İşçinin acemi olması bazı durumlarda patronlar açısından tercih nedeni olabilmekte, bu da artık “acemi” olmaktan çıkmış işçilerin sık sık üretim dışı bırakılmasıyla sonuçlanmaktadır. Bunun nedeni “acemi” işçinin birtakım haklarının, kötü koşullarda patrona karşı nasıl tavır alacağının henüz bilincine varamamış olmasıdır.     Bu durumdaki işçiye kolay diş geçirebileceğini hesaplayan kapitalist patron, iki-üç aylık işçileri bile kapı dışarı ederek yerlerine yenilerini alma yoluna gitmektedir.

İşkolu                İşçi Sayısı
Tarım İşkolu            1200
Madencilik            350
Petrol-Kimya-Lastik        5400
Gıda                1100
Tekstil                19500
Ağaç                1000
Kağıt-Toprak-Çimento    1700
Metal                15000
Gemi                100
Tic. Büro-Güzel San        600
Haberleşme            1244
Konaklama-Eğlence        1.000
Milli Savunma            100
Genel İşler            8600
Geçici İşçiler            25000
TOPLAM            81894
(Son 8 ayda işçi çıkarımının yapıldığı işkolları ve atılan işçi sayısı –Kaynak: Basın)

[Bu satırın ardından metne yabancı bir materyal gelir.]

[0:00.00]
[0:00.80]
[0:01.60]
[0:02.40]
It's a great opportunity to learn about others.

Patronun Gazabı, İşçilerin Protestosu: Kapitalist patronlar, işçilerin gelişen direnişini ve sendikal haklarını kullanmasını baltalamak için başta mücadeleci işçiler olmak üzere her seferinde çok sayıda işçiyi işten atmakta, buna karşı işçiler dayanışmalarını ve örgütlülüklerini geliştirmeyi öne çıkarmaktadırlar. Patronların işten atmaları, diğer baskı ve saldırıları işçiler tarafından kesinlikle cevapsın bırakılmaktadır, işte bunlardan bazı örnekler;
Yükseller Deri: Kazlıçeşme’de Yükseller Deri fabrikasında patron 6 işçiyi işten çıkardı. Bunun üzerine Deri-İş Sendikası’nın Kazlıçeşme şubesinde örgütlü bulunan işçiler, yemek boykotu yaparak üretimi durdurup atılan arkadaşlarının geri alınmasını istediler. Patron, işçilerin birliği ve kararlılığı karşısında geri adım atmak zorunda kaldı. Sonuçta atılan 6 işçi geri alındı.

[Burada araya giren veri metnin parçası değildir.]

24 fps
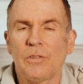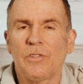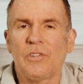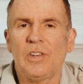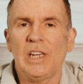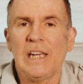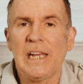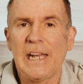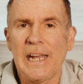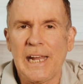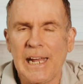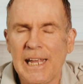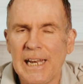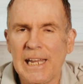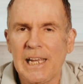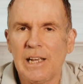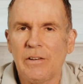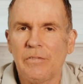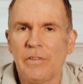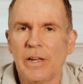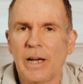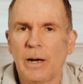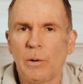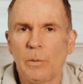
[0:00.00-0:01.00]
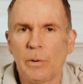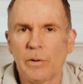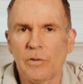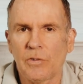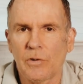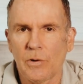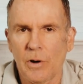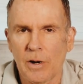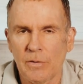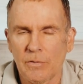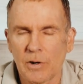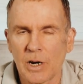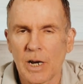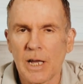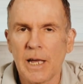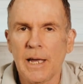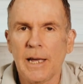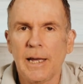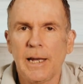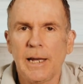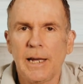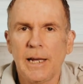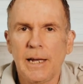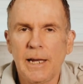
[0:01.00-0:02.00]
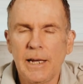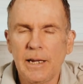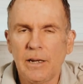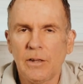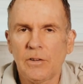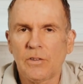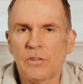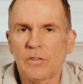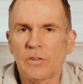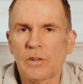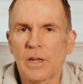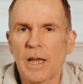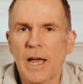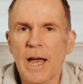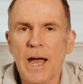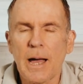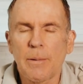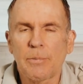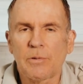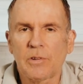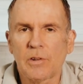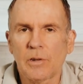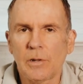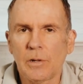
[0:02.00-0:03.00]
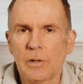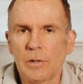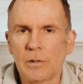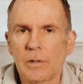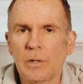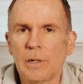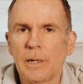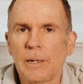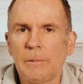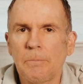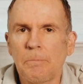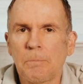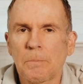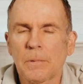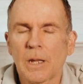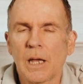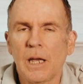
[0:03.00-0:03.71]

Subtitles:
see any of that whatsoever. It is absolutely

Pancar Motor: Bayrampaşa’da Pancar Motor fabrikasında çalışan 3 işçinin işten atılması da işçilerin yoğun protestosuyla karşılandı. 3 işçinin işten atıldığının bildirilmesinin ardından işçiler eyleme geçtiler. İşten atılan arkadaşlarını ortalarına alan işçiler, 18 Ağustos’ta fabrikaya topluca giriş yaptılar. İşçiler eylemlerine yemek boykotu yaparak devam ettiler ve daha sonra topluca yolu kapattılar. Gelişen eylem ve direniş, 3 işçinin geri alındığının açıklanmasına kadar sürdürüldü.
Beko-Teknik: 2000 işçinin çalıştığı Koç’un Beko-Teknik fabrikasında işçiler yoğun baskı ve denetim altında tutuluyorlar. İşçilerin her hareketi izlenmekte ve denetlenmektedir. Bant sistemiyle çalıştırılan işçiler, zorunlu olarak mesainin de süreklileştirilmesi üzerine “artık yeter” diyerek harekete geçtiler. 30-40 kadar işçi topluca Türk-Metal’e giderek durumu üyesi bulundukları bu sendikaya bildirdiler. Bundan böyle zorunlu mesaiye kalmayacaklarını, o günden itibaren bu kararlarını uygulayacaklarını söylediler. Sendikanın aybaşına kadar bekleyin gibi oyalayıcı öneriler dışında somut bir tavır içine girmemesi, işçilerin Türk-Metal’in niteliği konusundaki mevcut düşüncelerini pekiştirdi. Türk Metal işçilerin sorunlarına sahip çıkmadığı gibi, üstelik bir de sendika binasına gelen işçilerin isimlerini almaya kalktı. Öfkelenen işçiler, sendika temsilcilerinden hesap sordular. İşçiler daha sonra zorunlu mesaiye kalmamaya başladılar.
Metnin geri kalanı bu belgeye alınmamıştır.